Food allergen in the EU and in the US


lcmm@melchionnalaw.com
Food allergen in the EU and in the US

Food allergen labeling requirements in the EU and USA are similar in principle as they are meant to reach the same results: adequately inform consumers, protect their health, and truthfully disclose all products and ingredients that directly or indirectly are used. However, there are some differences.  

In the USA, the primary food allergen labeling legislation is the Food Allergen Labeling and Consumer Protection Act of 2004 (FALCPA). FALCPA governs allergen labeling requirements for all FDA-regulated consumer-packaged foods but does not cover poultry, most meats, certain egg products, or most alcoholic beverages. There are currently no federal allergen labeling requirements for the excluded foods.

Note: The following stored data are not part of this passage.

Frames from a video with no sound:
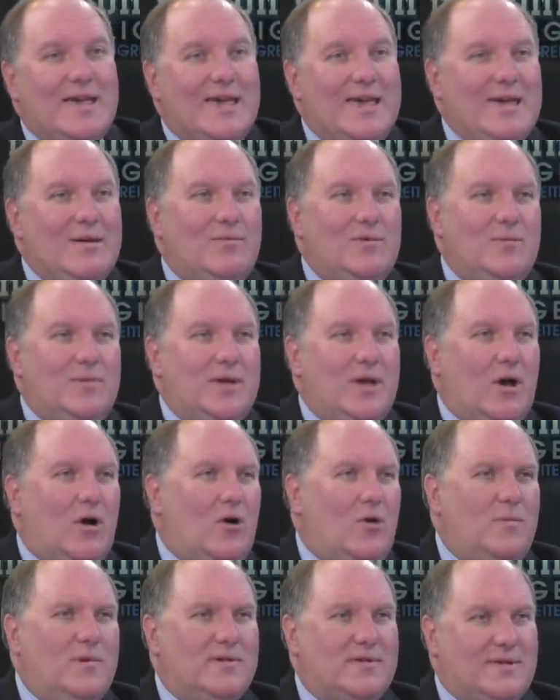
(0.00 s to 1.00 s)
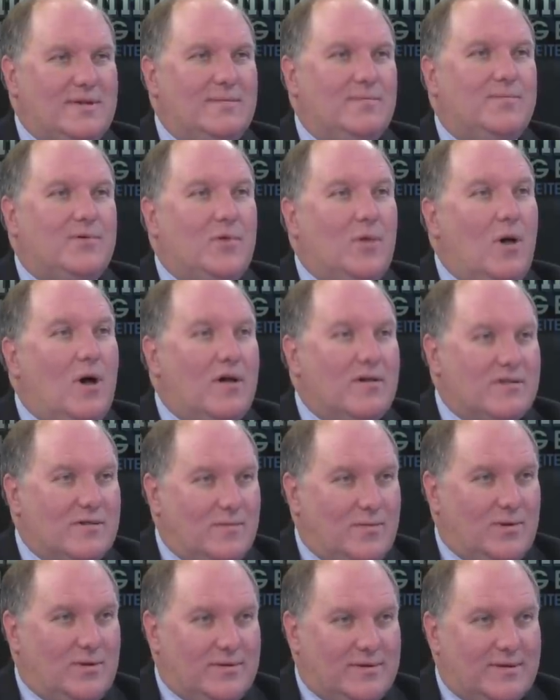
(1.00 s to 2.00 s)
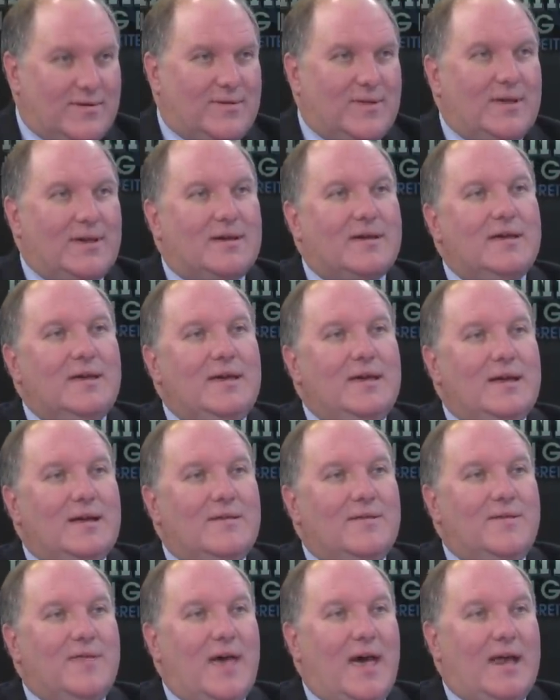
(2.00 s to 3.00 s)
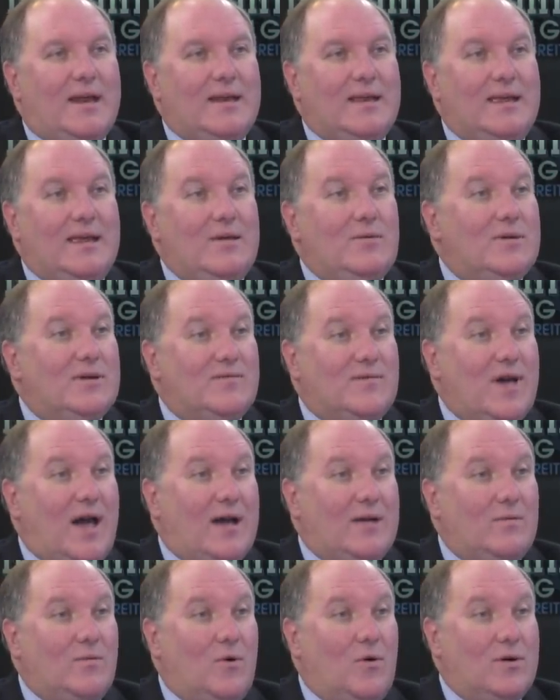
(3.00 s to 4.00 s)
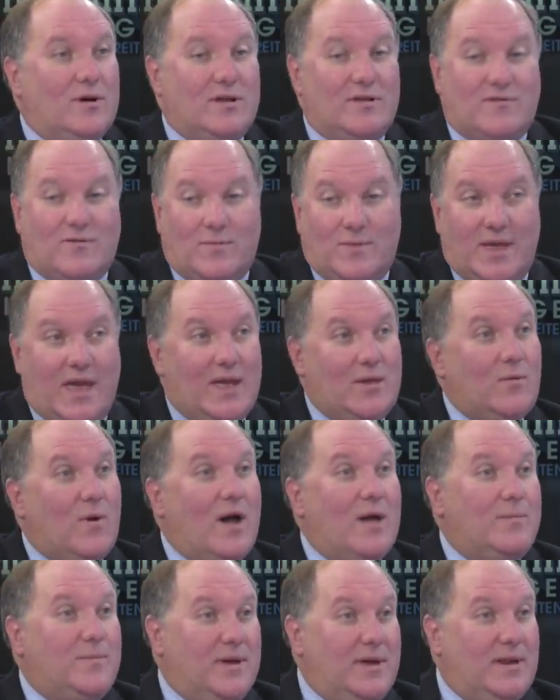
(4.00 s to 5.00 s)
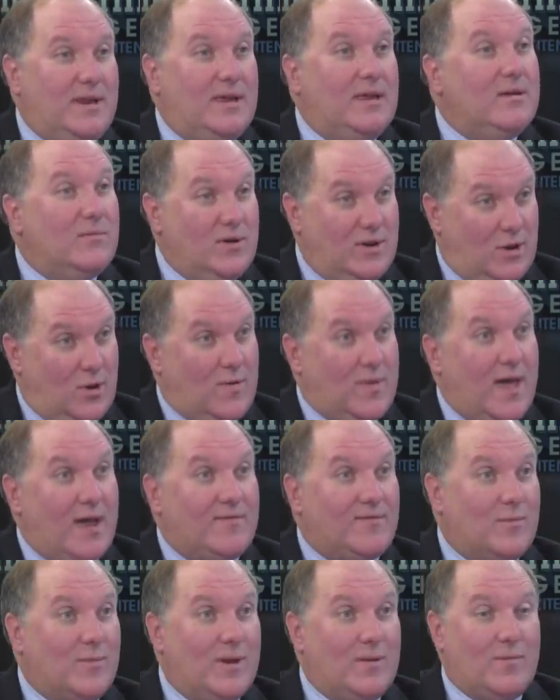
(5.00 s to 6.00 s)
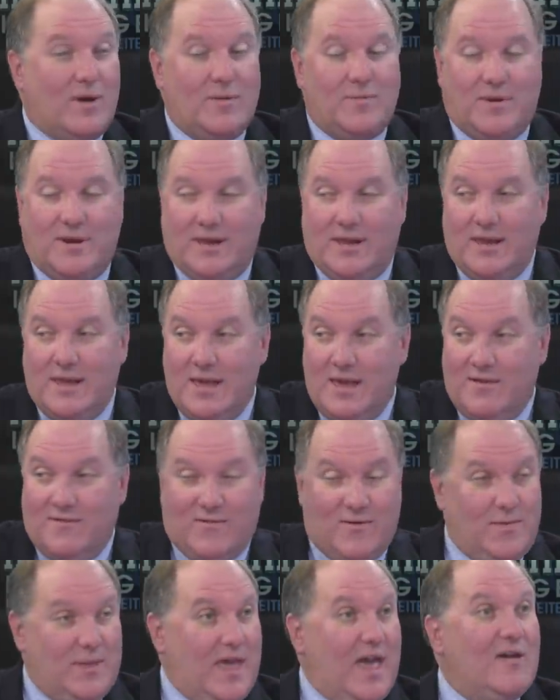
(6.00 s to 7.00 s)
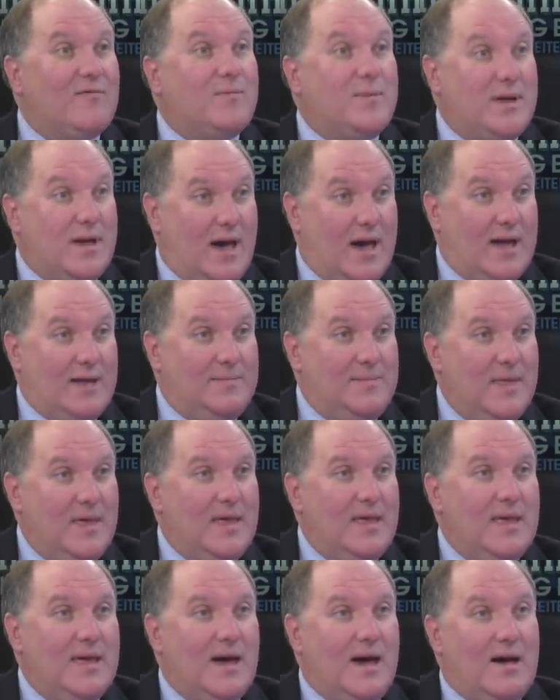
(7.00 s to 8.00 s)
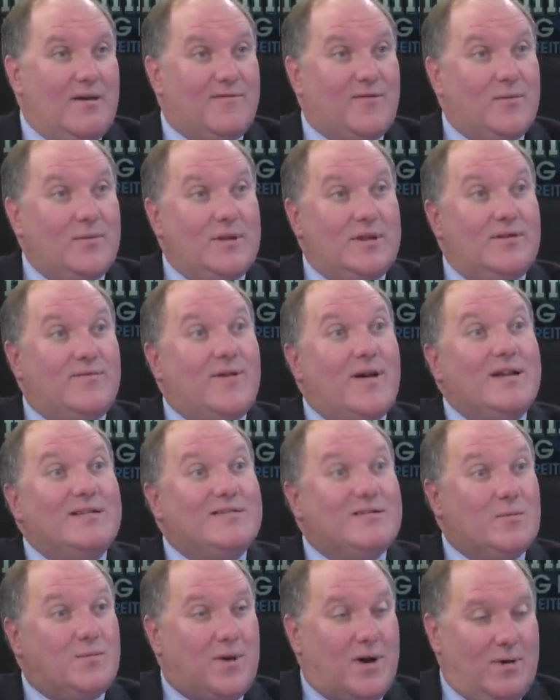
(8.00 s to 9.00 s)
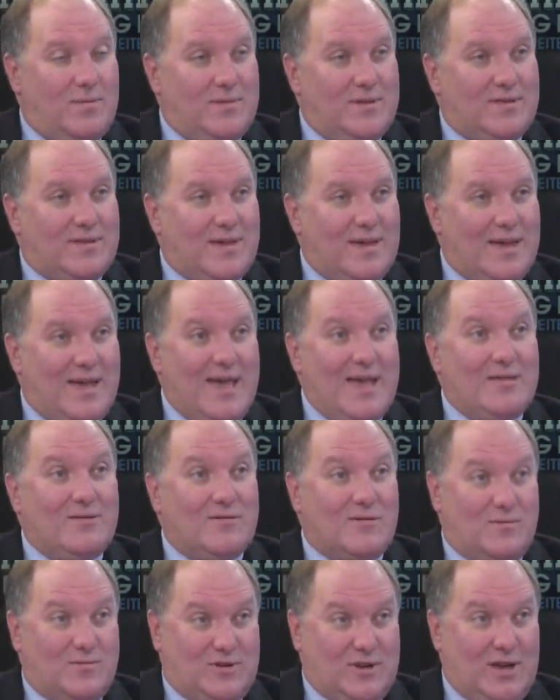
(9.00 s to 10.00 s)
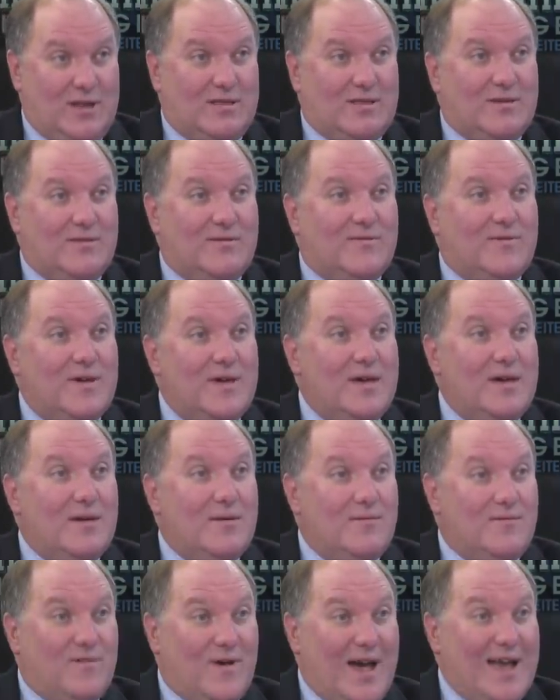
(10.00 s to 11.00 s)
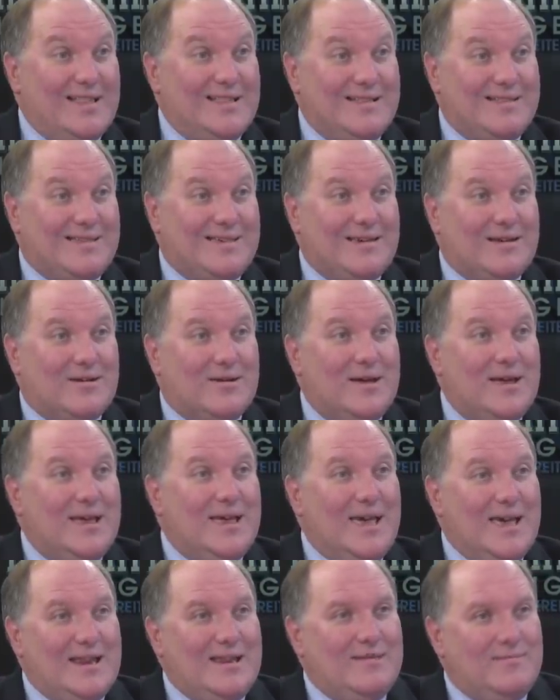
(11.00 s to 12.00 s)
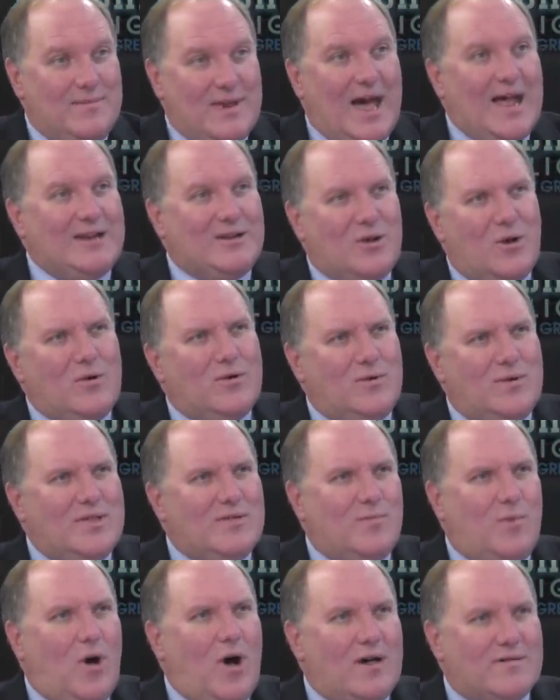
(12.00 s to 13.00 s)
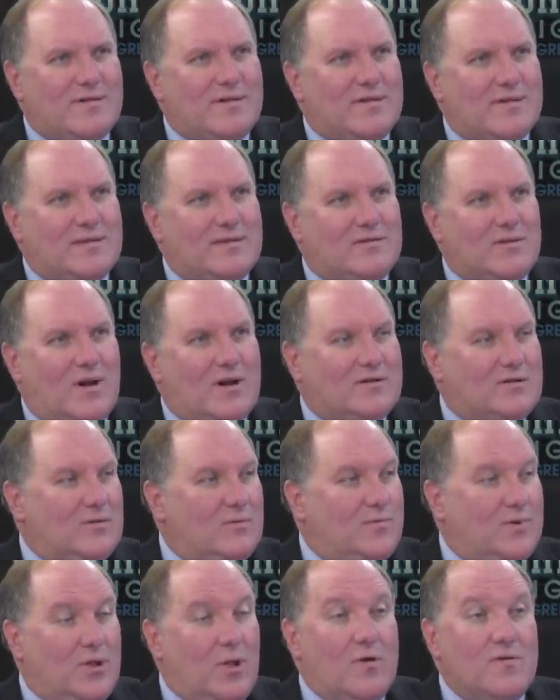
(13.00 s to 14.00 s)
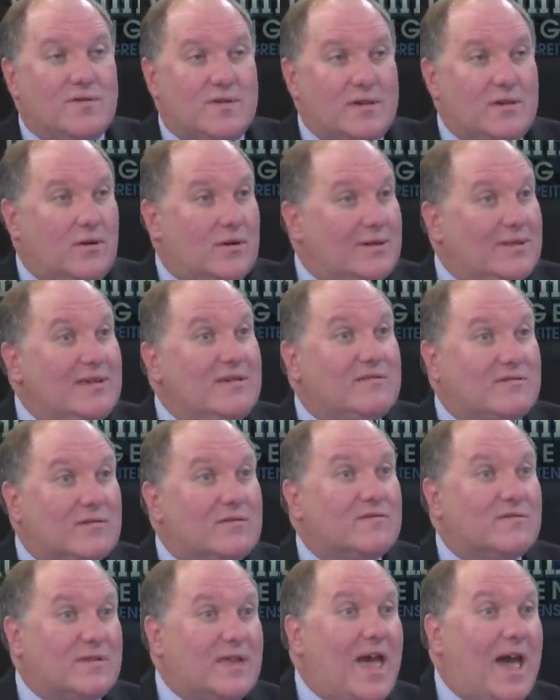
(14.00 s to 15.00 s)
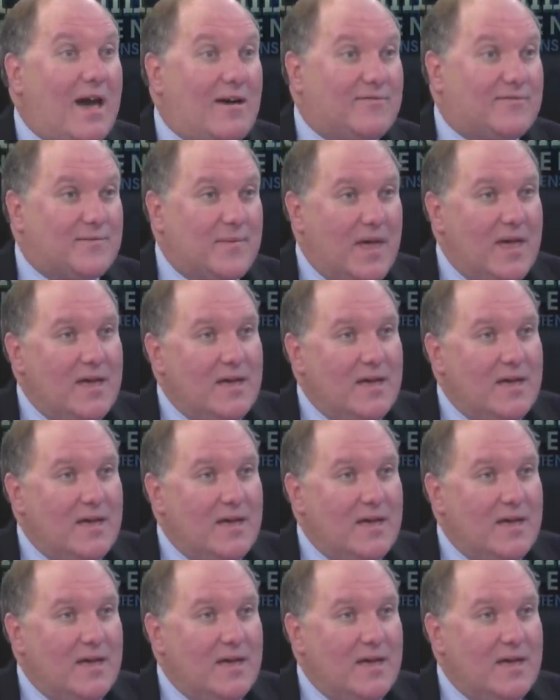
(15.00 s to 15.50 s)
It would be almost implausible to think that he would have gotten warnings from the NYPD, we know that from NYPD, from the FBI, from the Defense Department saying, hey, there's a chance of violence here, and him not go to his bosses and talk to Pelosi or at least her staff.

If a food product contains what FALCPA calls one of 8 “major food allergens,” its label must have a “Contains” statement the same font and size as a food’s ingredients list in which it names the allergen’s source food. These major food allergens, which account for 90% of all severe food allergen reactions, are milk, egg, fish, crustacean shellfish, tree nuts, wheat, peanuts, and soybeans. A whey protein powder jug, for example, must include on its label “whey” as an ingredient and a “Contains milk” statement separate from its ingredients list. In the case of tree nuts, fish, and crustacean shellfish, the specific animal/plant the Act requires the species to be named rather than the food group (e.g. “walnuts, cod, or lobster.” rather than “tree nuts, fish, and crustacean shellfish.”).

Although it is encouraged by the FDA, FALCPA does not regulate or require the use of statements like “may contain”, “traces of” and/or “product in a facility that handles …” These statements are voluntary and used at the manufacturer’s discretion.

However, there are exceptions to the above regulations for raw agricultural commodities, highly refined oils (or their derivatives), and single ingredient foods. While the first two are exempt entirely from allergen labeling requirements, manufacturers may indicate major food allergens on single ingredient food packaging in one of two ways: They may either use the traditional “Contains” statement, ideally located somewhere on the primary display panel, as is normally required, or they may use the major allergen food source in the food name (e.g. “all-purpose wheat flour”).

In the European Union, food allergen labeling is covered by the Food Information for Consumers Regulation (“FIC”) (EU Regulation No.1169/2011). According to the FIC, all food businesses, regardless of food product or whether they serve prepackaged or non-prepackaged food, must declare any of following 14 major food allergens in a conspicuous place: Cereals containing gluten; Crustaceans; Eggs; Fish; Peanuts; Soybeans; Milk; Nuts; Celery; Mustard; Sesame; Sulphur dioxide; Lupin; and Mollusks.

Although there is no agreed upon set of icons or symbols to indicate the presence of these allergens, the major food allergens must be indicated distinguishably in the food’s ingredients list. A product containing the allergen milk, for example, can say both “skimmed milk” and “whey powder (milk).” The regulation sets a principle – that allergens must be labeled clearly (Commission Notice 2017/C 428/01) – but leaves the display methodology to each food business. For non-prepackaged foods only, member states are permitted to adopt national measures to ensure the 14 major food allergens are displayed uniformly.

There are two situations in which the EU requires food allergens to be labeled in the same manner as the USA: First, foods exempt from having an ingredients lists must have a “Contains” statement if they contain one of the 14 major food allergens. Second, foods containing nuts must declare the specific type of nut it contains.

EU and USA labeling laws differ in both scope and means. In terms of scope, the FIC applies to all consumer foods in the EU, whereas FALCPA applies only to prepacked foods regulated by the FDA where regulations affect fewer foods and fewer allergens. In terms of means, allergens in the EU must be declared in the ingredients list in some distinguishable way; in the USA, allergens must be listed in a discrete “Contains” statement on the food’s packaging.